Try it: Repeat the records below exactly, leaving out any pictures.

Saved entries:
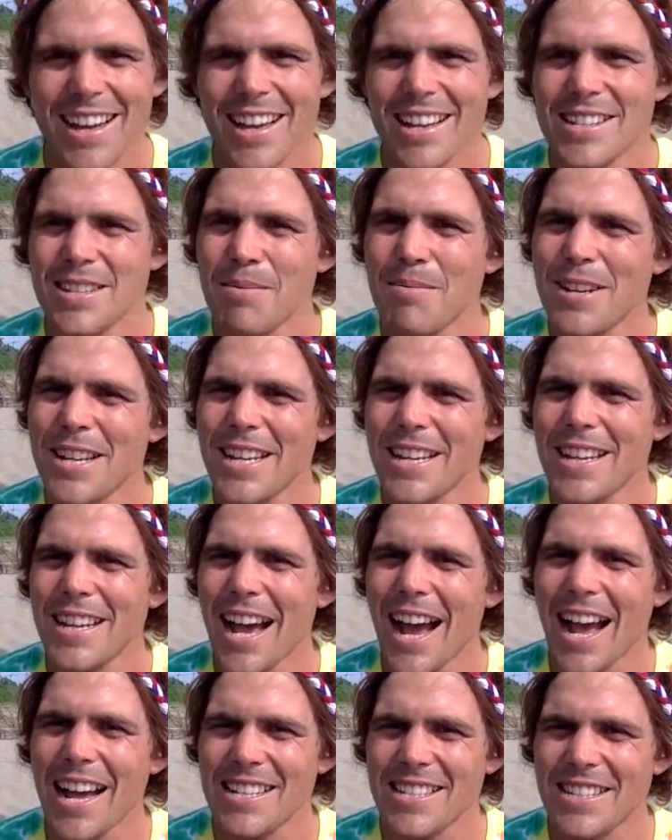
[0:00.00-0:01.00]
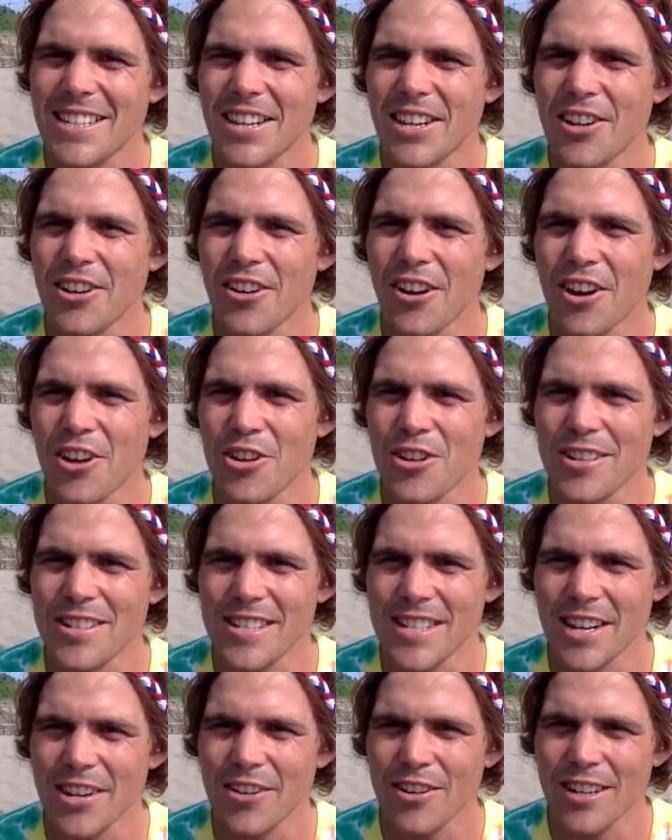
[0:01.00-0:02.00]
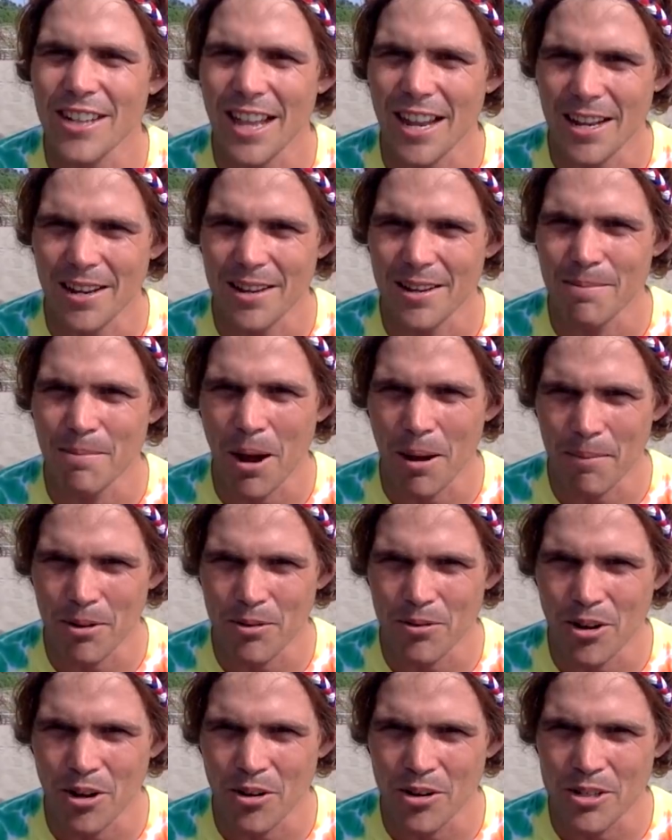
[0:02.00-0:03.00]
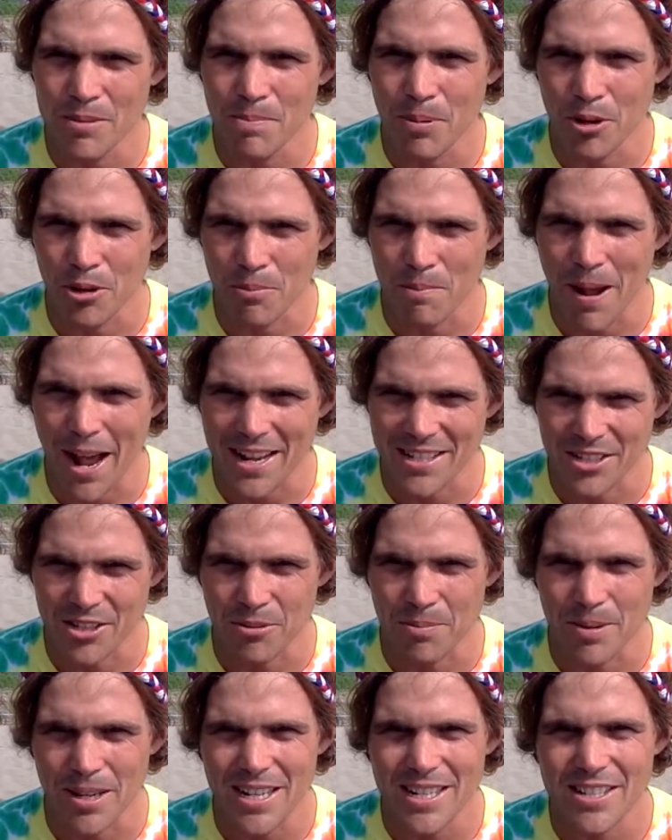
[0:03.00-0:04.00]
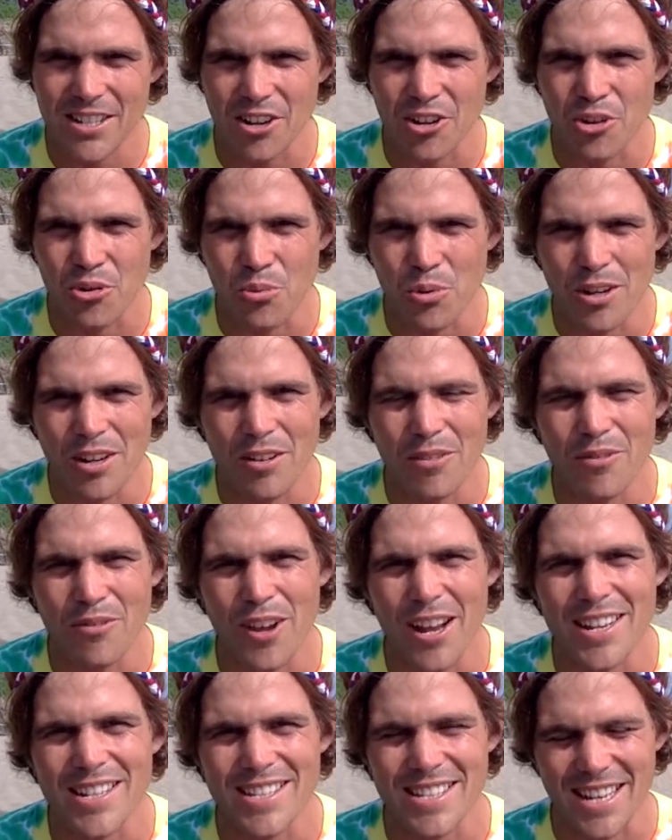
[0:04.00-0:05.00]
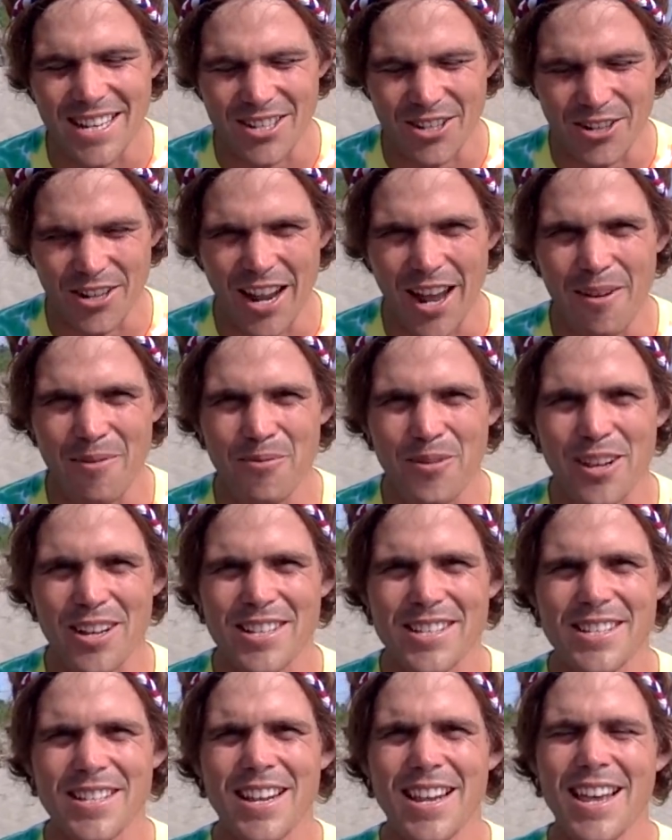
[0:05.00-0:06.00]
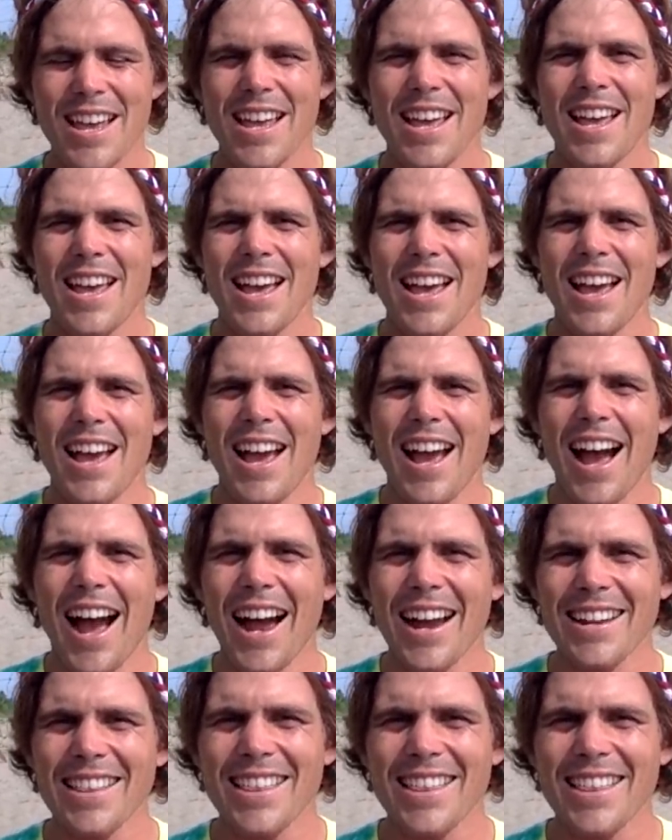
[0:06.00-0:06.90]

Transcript: Somebody asked here, are you considering letting Mama Rose put her masterpiece on your wooden fence as her canvas? I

Written response:
[0:00.00-0:01.00]
[0:01.00-0:02.00]
[0:02.00-0:03.00]
[0:03.00-0:04.00]
[0:04.00-0:05.00]
[0:05.00-0:06.00]
[0:06.00-0:06.90]

Transcript: Somebody asked here, are you considering letting Mama Rose put her masterpiece on your wooden fence as her canvas? I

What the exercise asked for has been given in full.